- DVD cover
- Directed by: Vinod Kumar
- Starring: Bharat Bhushan Mala Sinha
- Music by: Madan Mohan
- Distributed by: Light and Shade
- Release date: 1964;
- Country: India
- Language: Hindi
- Box office: ₹ 1,10,00,000

= Jahan Ara (film) =

Jahan Ara is the 1964 Indian Hindi debut film of director Vinod Kumar. It stars Prithviraj Kapoor, Bharat Bhushan, Mala Sinha, and Shashikala in lead roles. The film is a historical romance based on the life of Jahanara Begum, played by Mala Sinha. It was the first time this character was portrayed on-screen.

The movie did not do well at the box office.

==Plot==
Mirza Yusuf Changezi and Jahan Ara have been good friends since childhood. Things are not quite the same as they grow up, as Jahan Ara's father is none other than Emperor Shah Jahan, and men are not permitted to meet with the princess under any circumstances. However, Jahan and Mirza do meet secretly and promise to marry each other. Misfortune visits the emperor, when his wife, Mumtaz Mahal, passes away. The emperor is deeply devastated, and, still mourning his wife's death, he pledges to build a memorial in her name (which would subsequently be called Taj Mahal, one of the seven wonders on Earth).
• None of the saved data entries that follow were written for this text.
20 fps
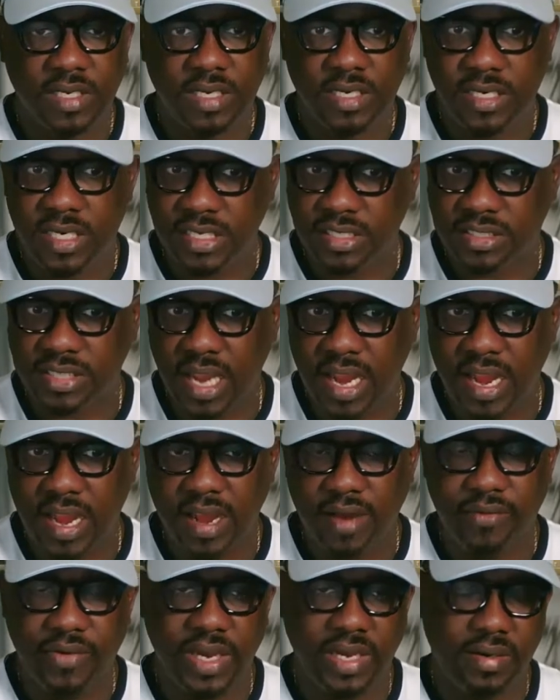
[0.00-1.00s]

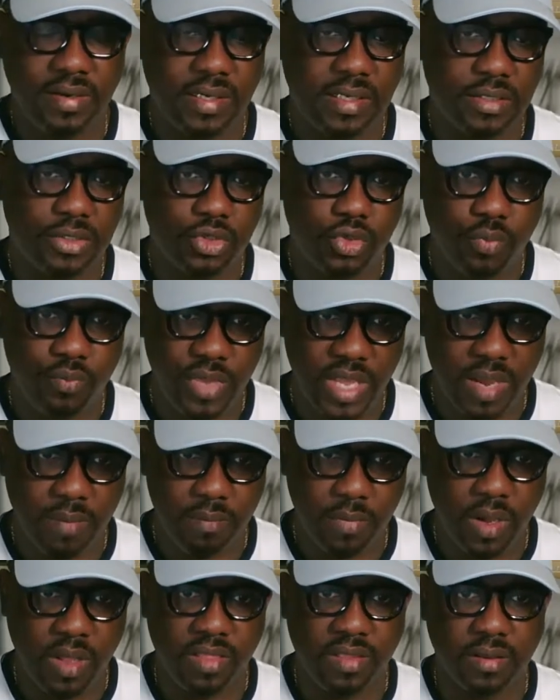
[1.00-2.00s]
desiring to be a
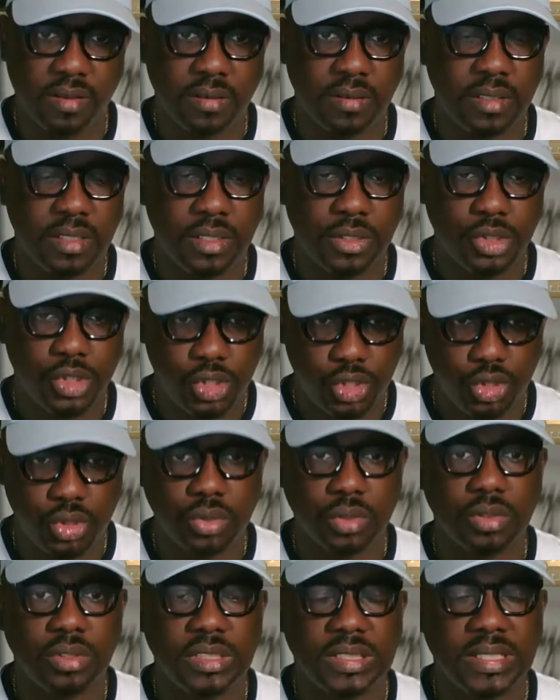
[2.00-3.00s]
mother
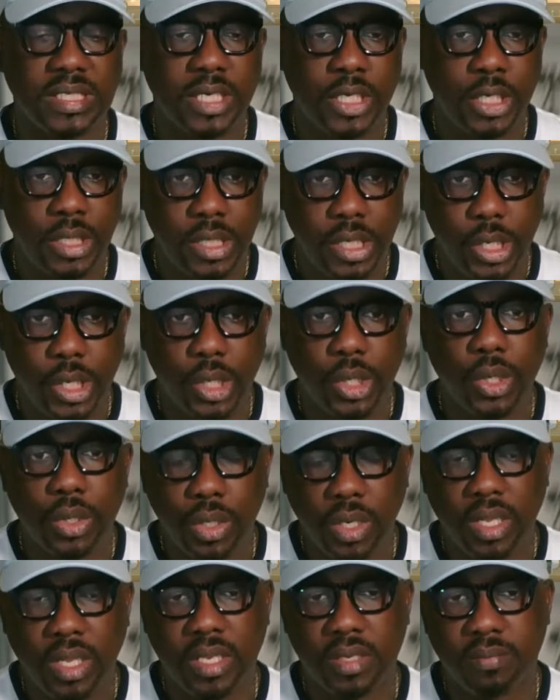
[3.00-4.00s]
should know
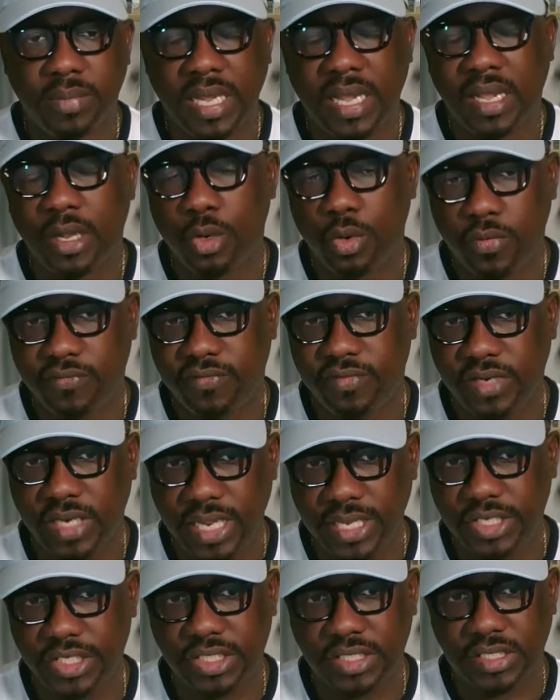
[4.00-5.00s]
all about
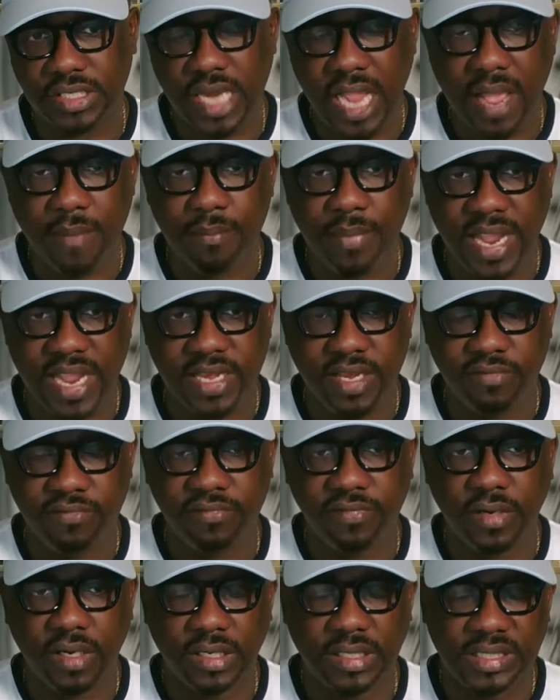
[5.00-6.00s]
ovulation. And by
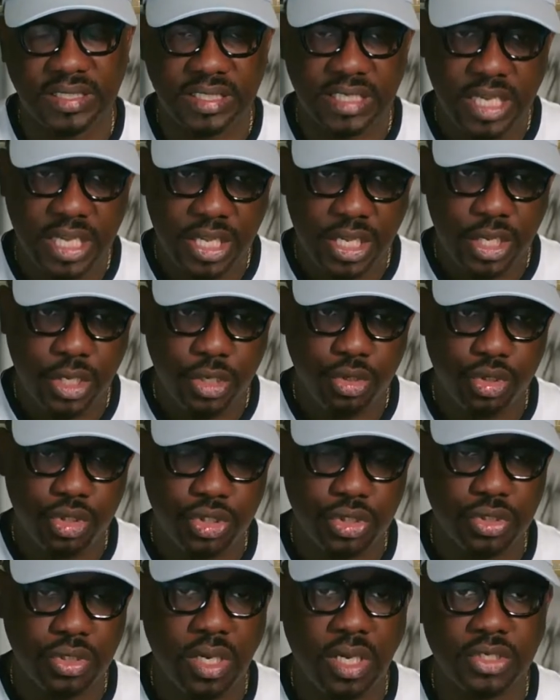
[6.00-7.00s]
default, you
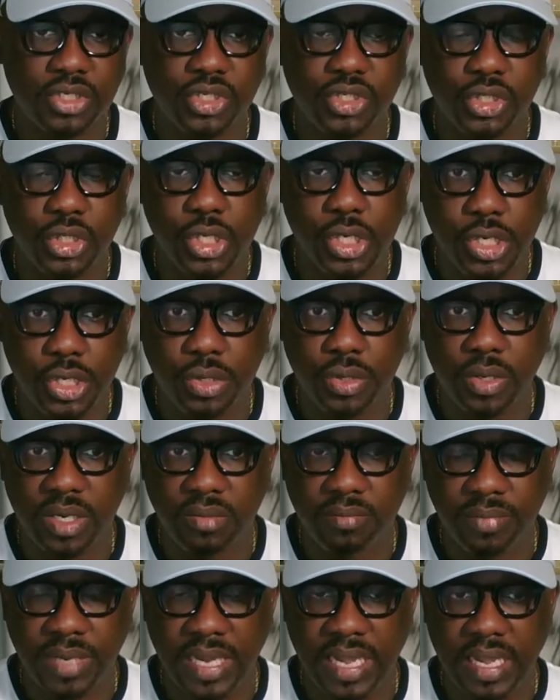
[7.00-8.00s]
should also know
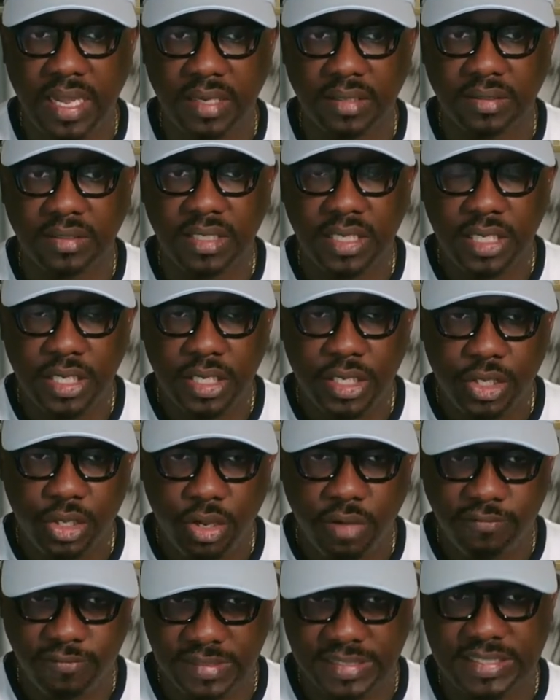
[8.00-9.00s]
about
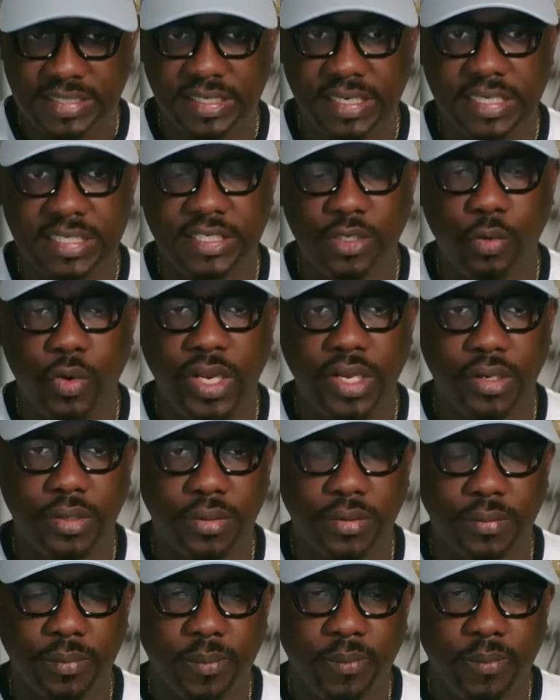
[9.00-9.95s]
your fertility window.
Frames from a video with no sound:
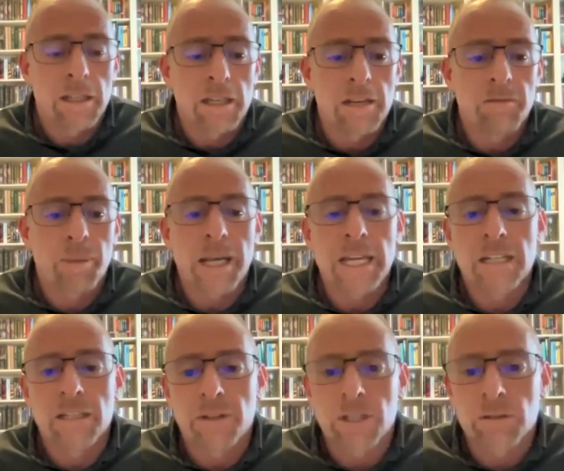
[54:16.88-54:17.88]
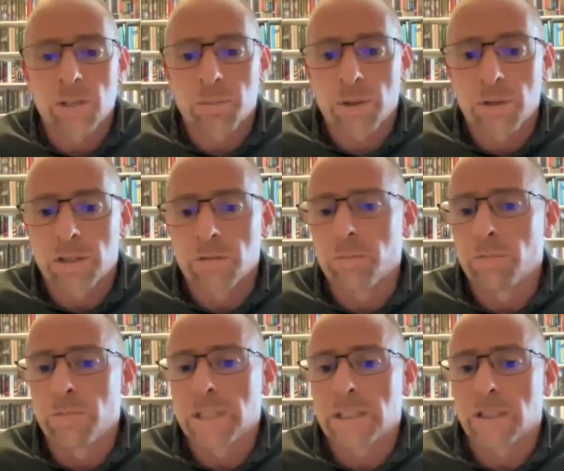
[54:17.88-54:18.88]
if by individual approach you
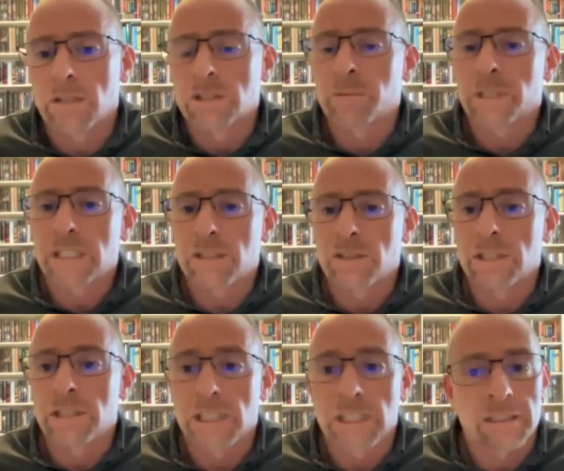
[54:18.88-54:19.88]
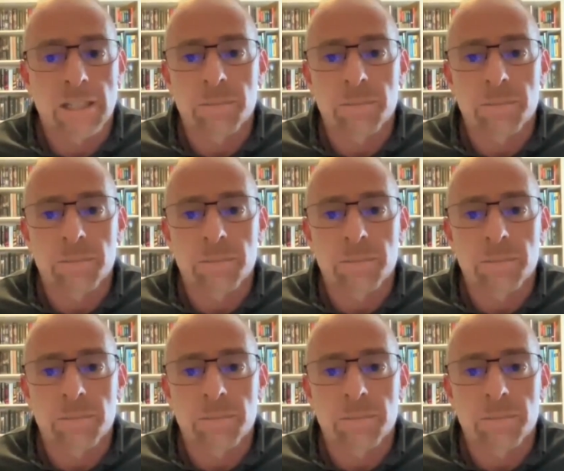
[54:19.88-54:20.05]
mean that it ultimately gets you to Jesus,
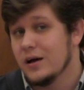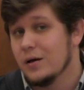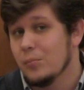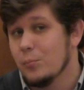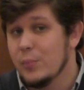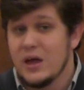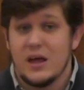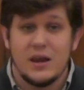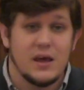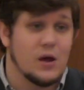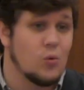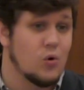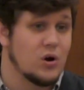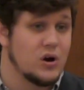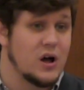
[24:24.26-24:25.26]
meeting,
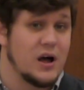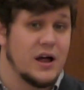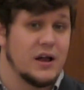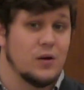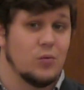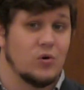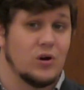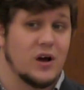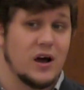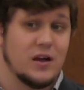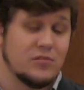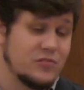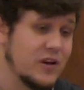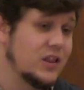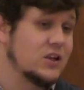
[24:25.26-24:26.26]
we're not
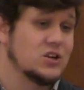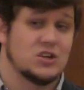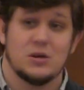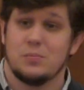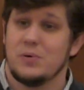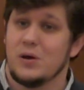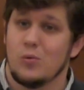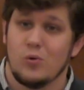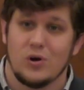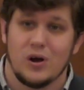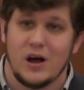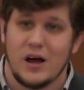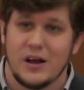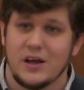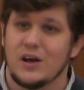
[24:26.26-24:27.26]
fellowshipping, we're
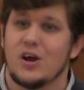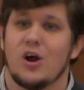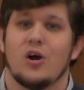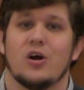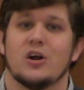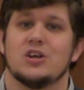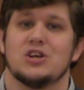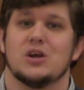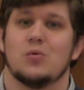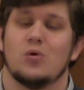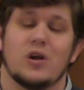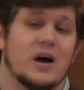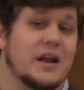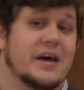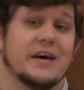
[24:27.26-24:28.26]
not encouraging, we're
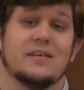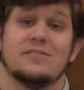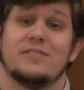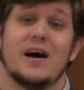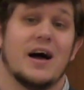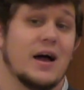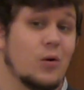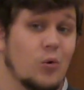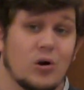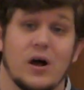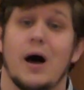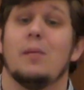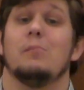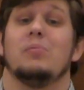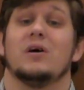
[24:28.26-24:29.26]
not edifying, we're
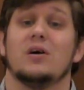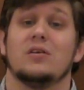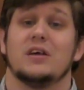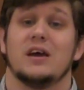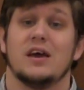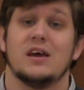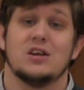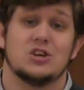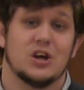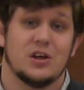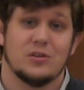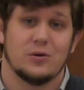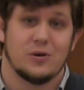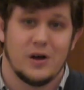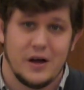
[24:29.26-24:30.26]
not building each
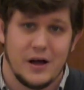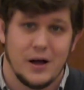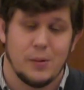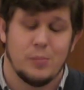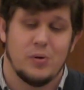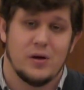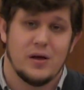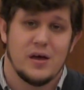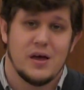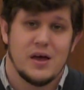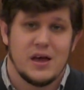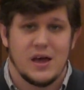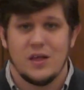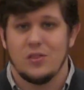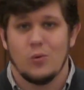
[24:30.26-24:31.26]
other up
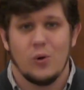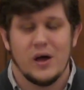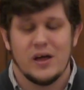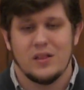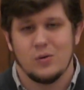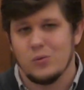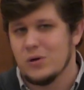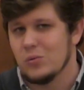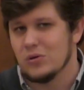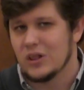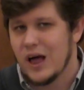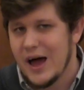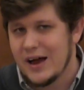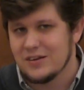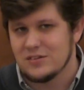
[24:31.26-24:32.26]
in the way that we would
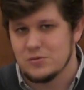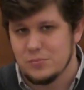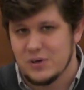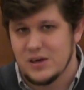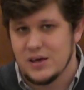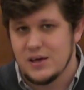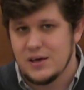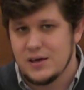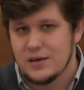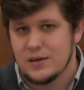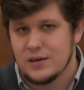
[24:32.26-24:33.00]
like to be.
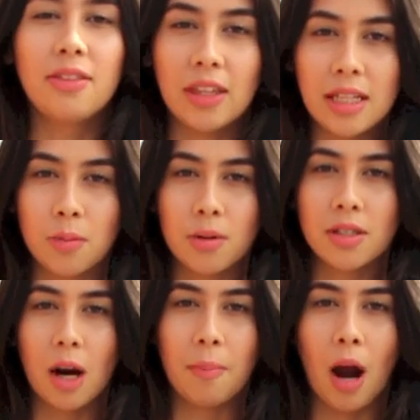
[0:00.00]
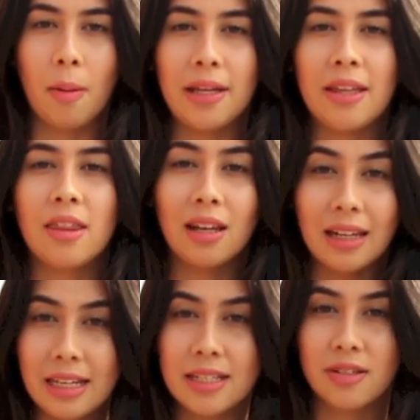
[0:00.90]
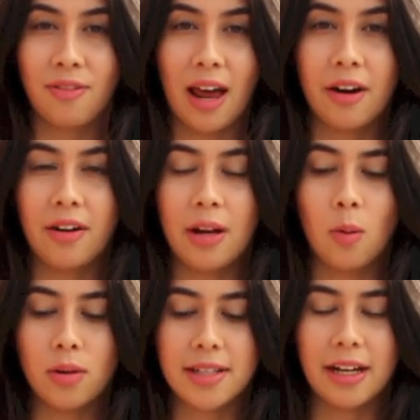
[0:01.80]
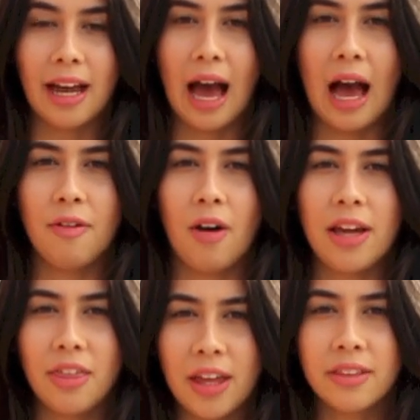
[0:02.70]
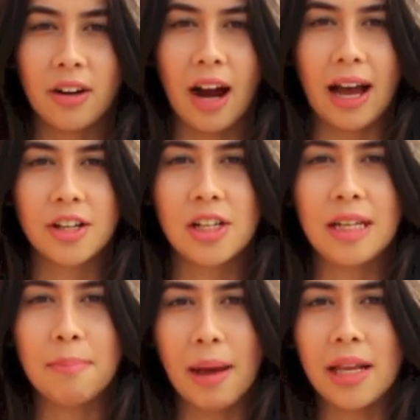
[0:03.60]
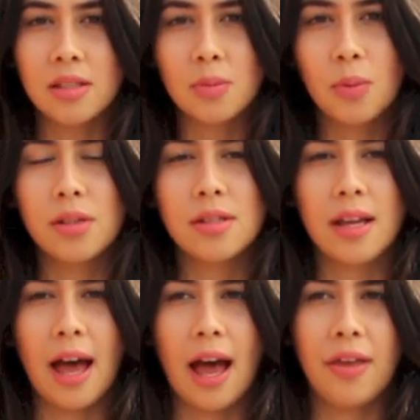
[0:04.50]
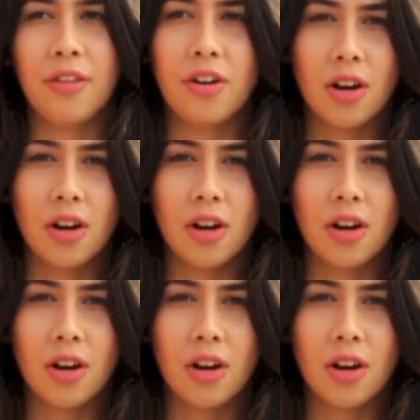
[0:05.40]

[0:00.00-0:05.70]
These ones are probably the least flattering ones that I have. I think they're actually men's ones and they're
At her deathbed, Mumtaz makes Jahan promise that she will take care of her father, which she promises to do. This responsibility makes her sacrifice her love for Mirza, who is heartbroken and continues to believe that Jahan will sooner or later reunite with him.

==Cast==
- Prithviraj Kapoor as Shah Jahan
- Bharat Bhushan as Mirza Yusuf Changezi
- Mala Sinha as Jahan Ara
- Shashikala as Karuna
- Om Prakash
- Achala Sachdev as Mumtaz Mahal
- Sunder as Gulley
- Aruna Irani as Panna
- Minoo Mumtaz as Roshan Ara
- Baby Farida

==Awards==
- Nominated: Filmfare Award for Best Actress (1965), Mala Sinha
- Filmfare Award for Best Art Direction (Color) - Sant Singh

==Music==

The soundtrack of the film contains songs composed by Madan Mohan, while the lyrics are by Rajinder Krishan.

| Song | Singer |
|---|---|
| "Kisi Ki Yaad Mein" | Mohammed Rafi |
| "Baad Muddat Ke Yeh Ghadi Aayi" | Mohammed Rafi, Suman Kalyanpur |
| "Woh Chup Rahe To" | Lata Mangeshkar |
| "Haal-E-Dil Yun Unhe" | Lata Mangeshkar |
| "Jab Jab Tumhe Bhulaya, Tum Aur Yaad Aaye" | Lata Mangeshkar, Asha Bhosle |
| "Ae Sanam, Aaj Yeh Kasam Khayen" | Lata Mangeshkar, Talat Mahmood |
| "Teri Aankh Ke Aansoo" | Talat Mahmood |
| "Main Teri Nazar Ka" | Talat Mahmood |
| "Phir Wohi Sham" | Talat Mahmood |

Besides these songs, there is another song "Kabhi Aankhon Mein Teri" sung by the four sisters Lata Mangeshkar, Asha Bhosle, Usha Mangeshkar and Meena Mangeshkar was neither filmed nor released on disc. Arguably, it might be the only song sung by all the Mangeshkar sisters.

- The lyrics of song 'Phir wohi sham, wohi gham, wohi tanhai' are very similar to the lyrics of song 'Phir wohi Chand, wohi hum, wohi tanhai' from 1957 movie Baarish, music & sung by C. Ramchandra.